## Work task
Copying rule for the data below: pictures stay out, and only the lines from the one with "[188.86-189.86s]" down to the one with "[194.86-195.86s]", inclusive, are repeated exactly.

## Extracted records
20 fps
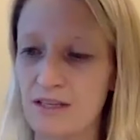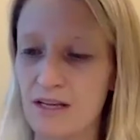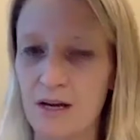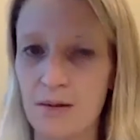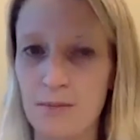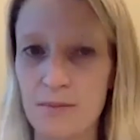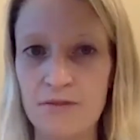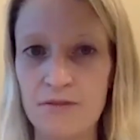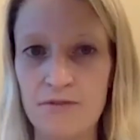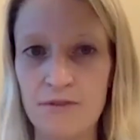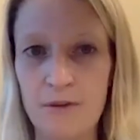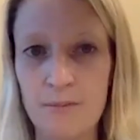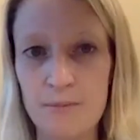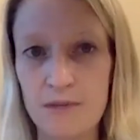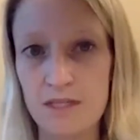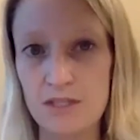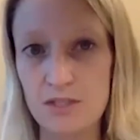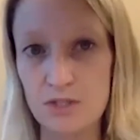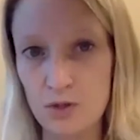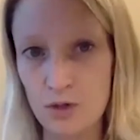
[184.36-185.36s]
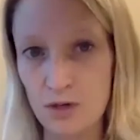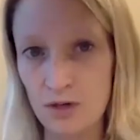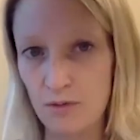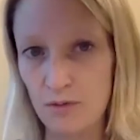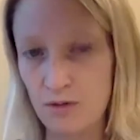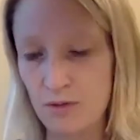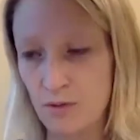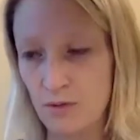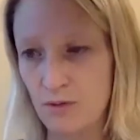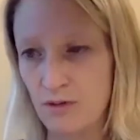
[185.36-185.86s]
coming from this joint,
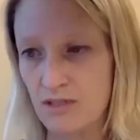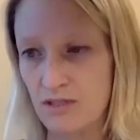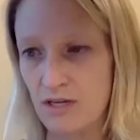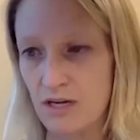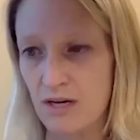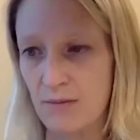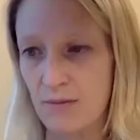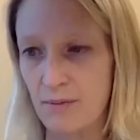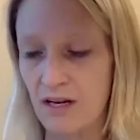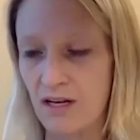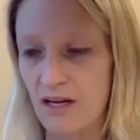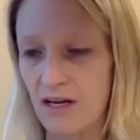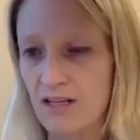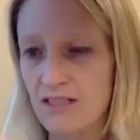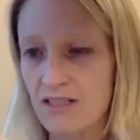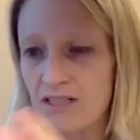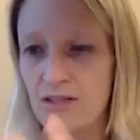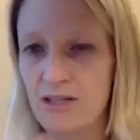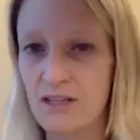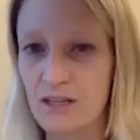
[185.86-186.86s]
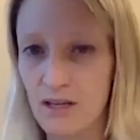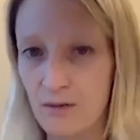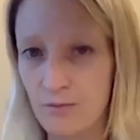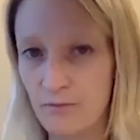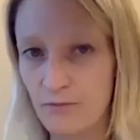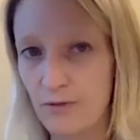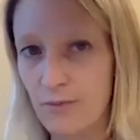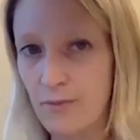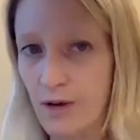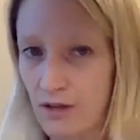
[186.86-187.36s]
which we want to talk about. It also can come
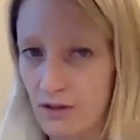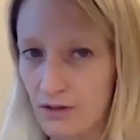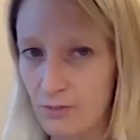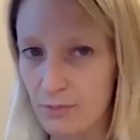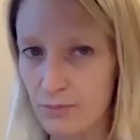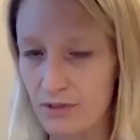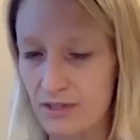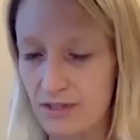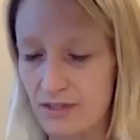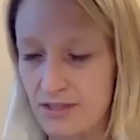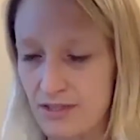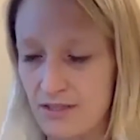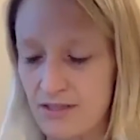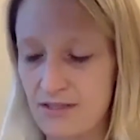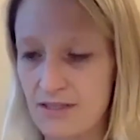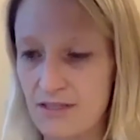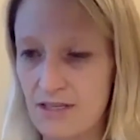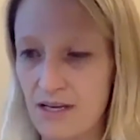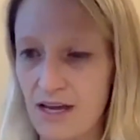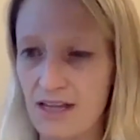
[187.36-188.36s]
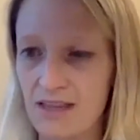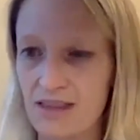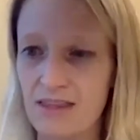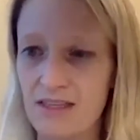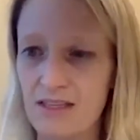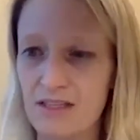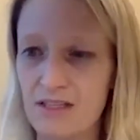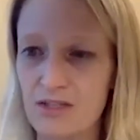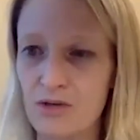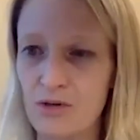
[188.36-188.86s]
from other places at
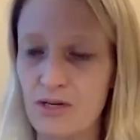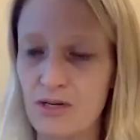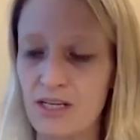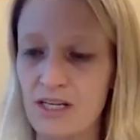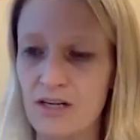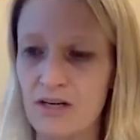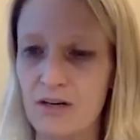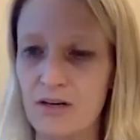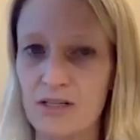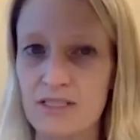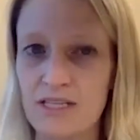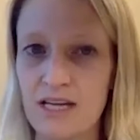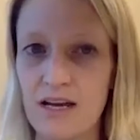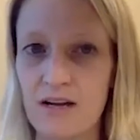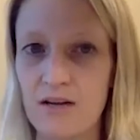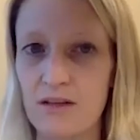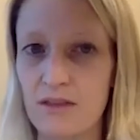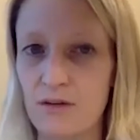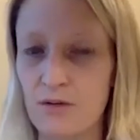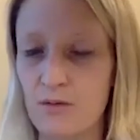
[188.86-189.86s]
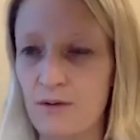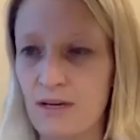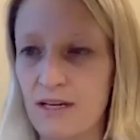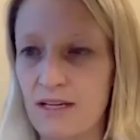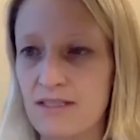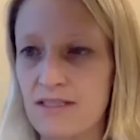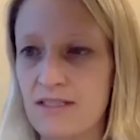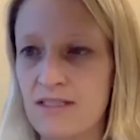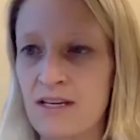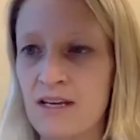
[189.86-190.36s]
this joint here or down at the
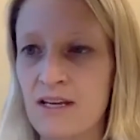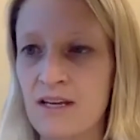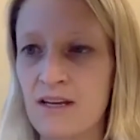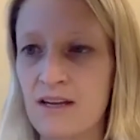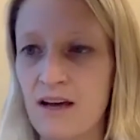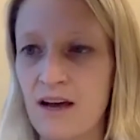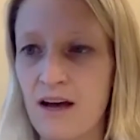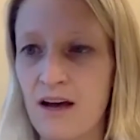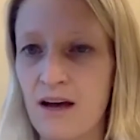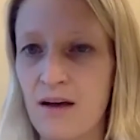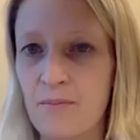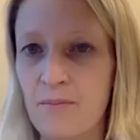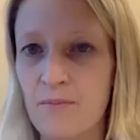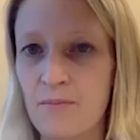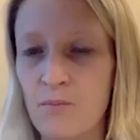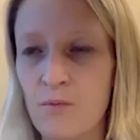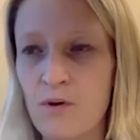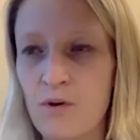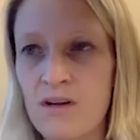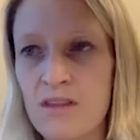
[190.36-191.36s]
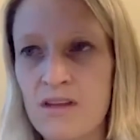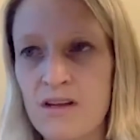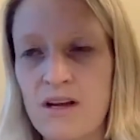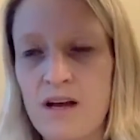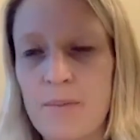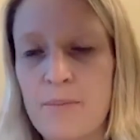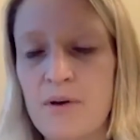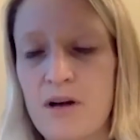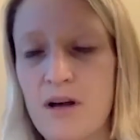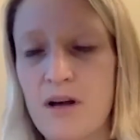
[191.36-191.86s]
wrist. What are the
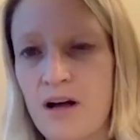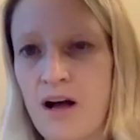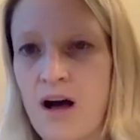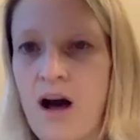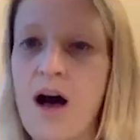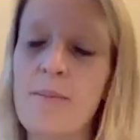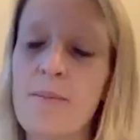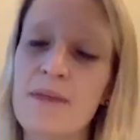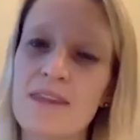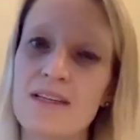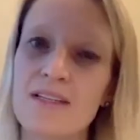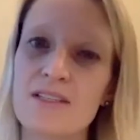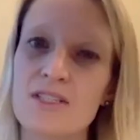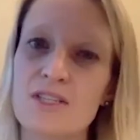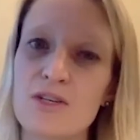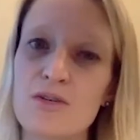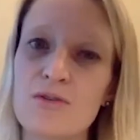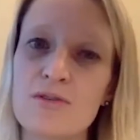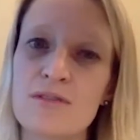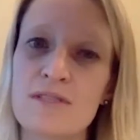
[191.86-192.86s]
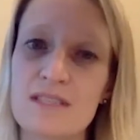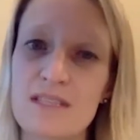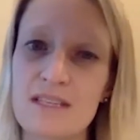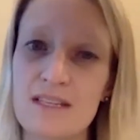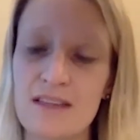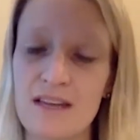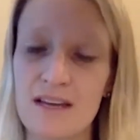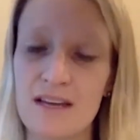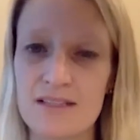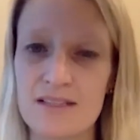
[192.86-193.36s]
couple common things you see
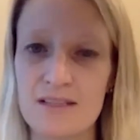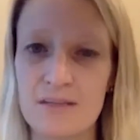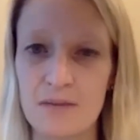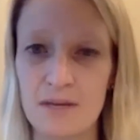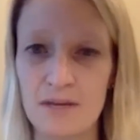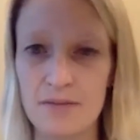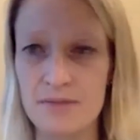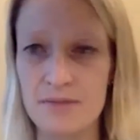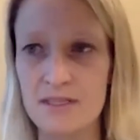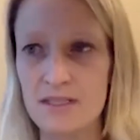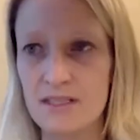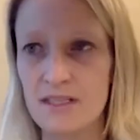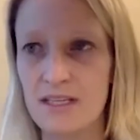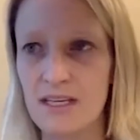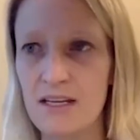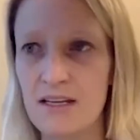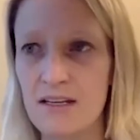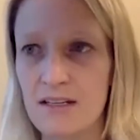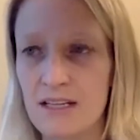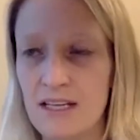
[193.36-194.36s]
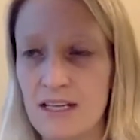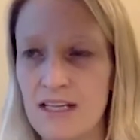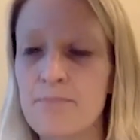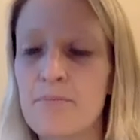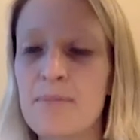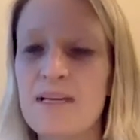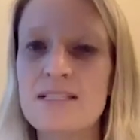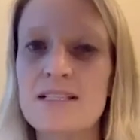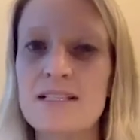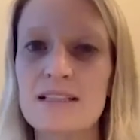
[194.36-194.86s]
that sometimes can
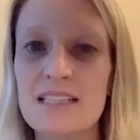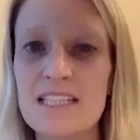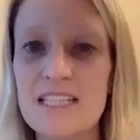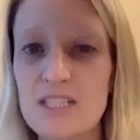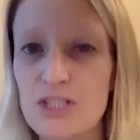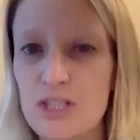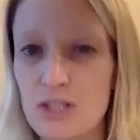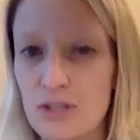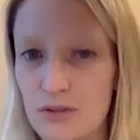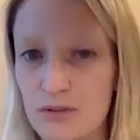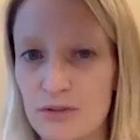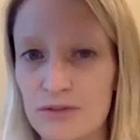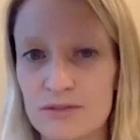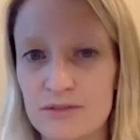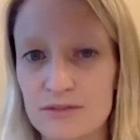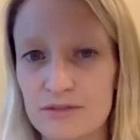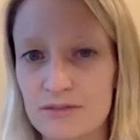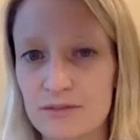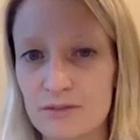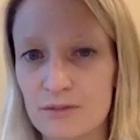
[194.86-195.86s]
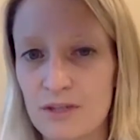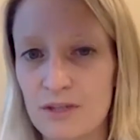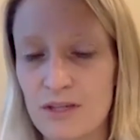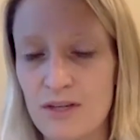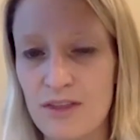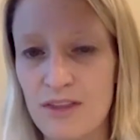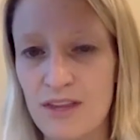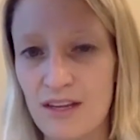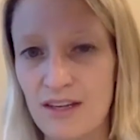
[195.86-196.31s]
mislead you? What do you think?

* * *

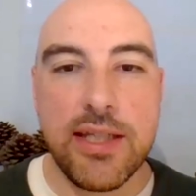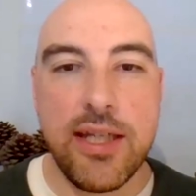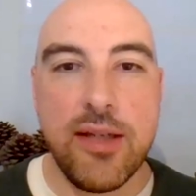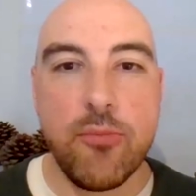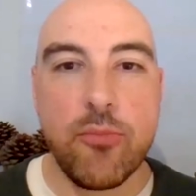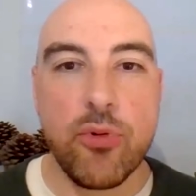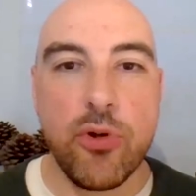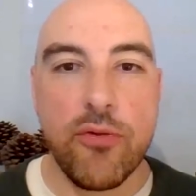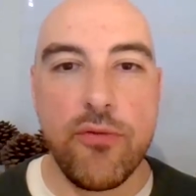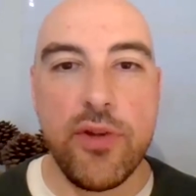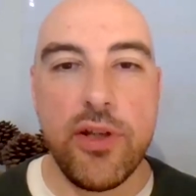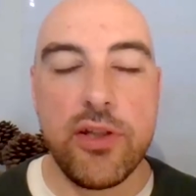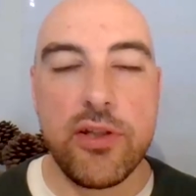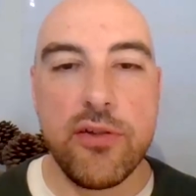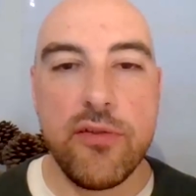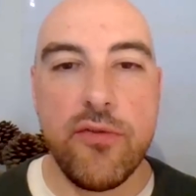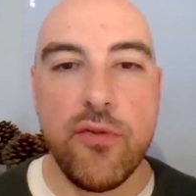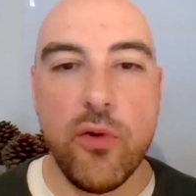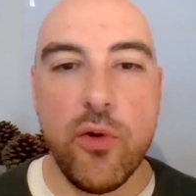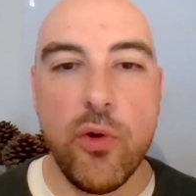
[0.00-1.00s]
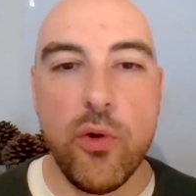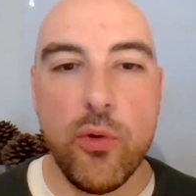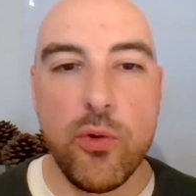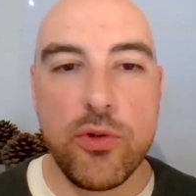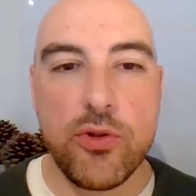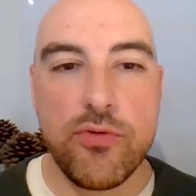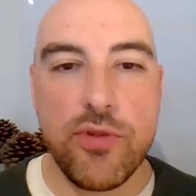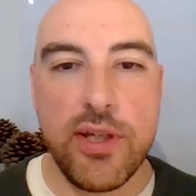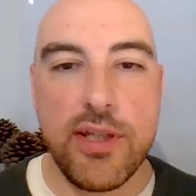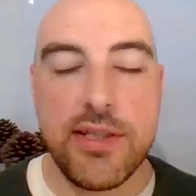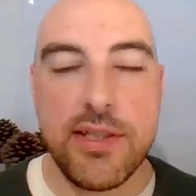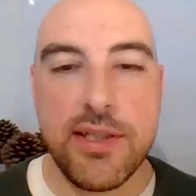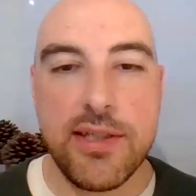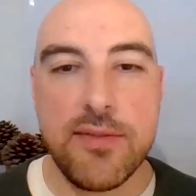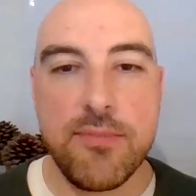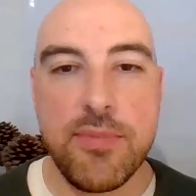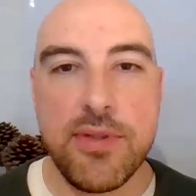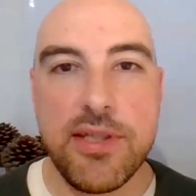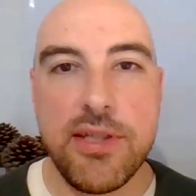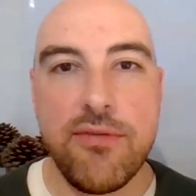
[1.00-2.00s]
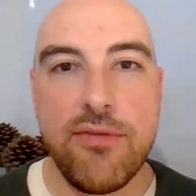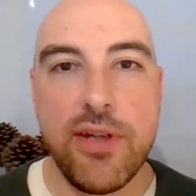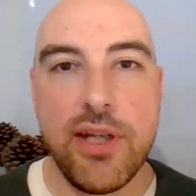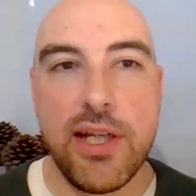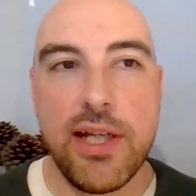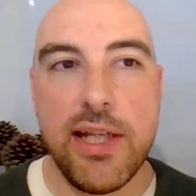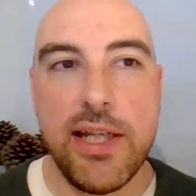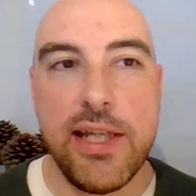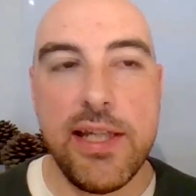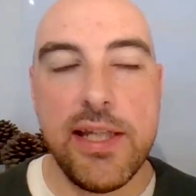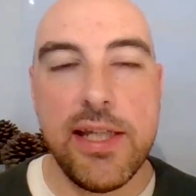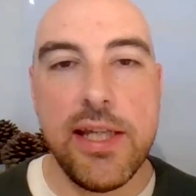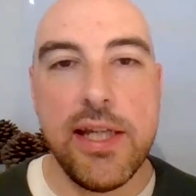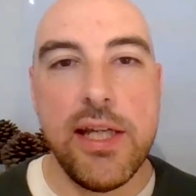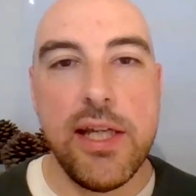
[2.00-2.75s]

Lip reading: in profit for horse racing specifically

...

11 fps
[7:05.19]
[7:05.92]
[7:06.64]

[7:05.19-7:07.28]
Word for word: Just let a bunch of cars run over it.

## Solution below
[188.86-189.86s]
[189.86-190.36s]
this joint here or down at the
[190.36-191.36s]
[191.36-191.86s]
wrist. What are the
[191.86-192.86s]
[192.86-193.36s]
couple common things you see
[193.36-194.36s]
[194.36-194.86s]
that sometimes can
[194.86-195.86s]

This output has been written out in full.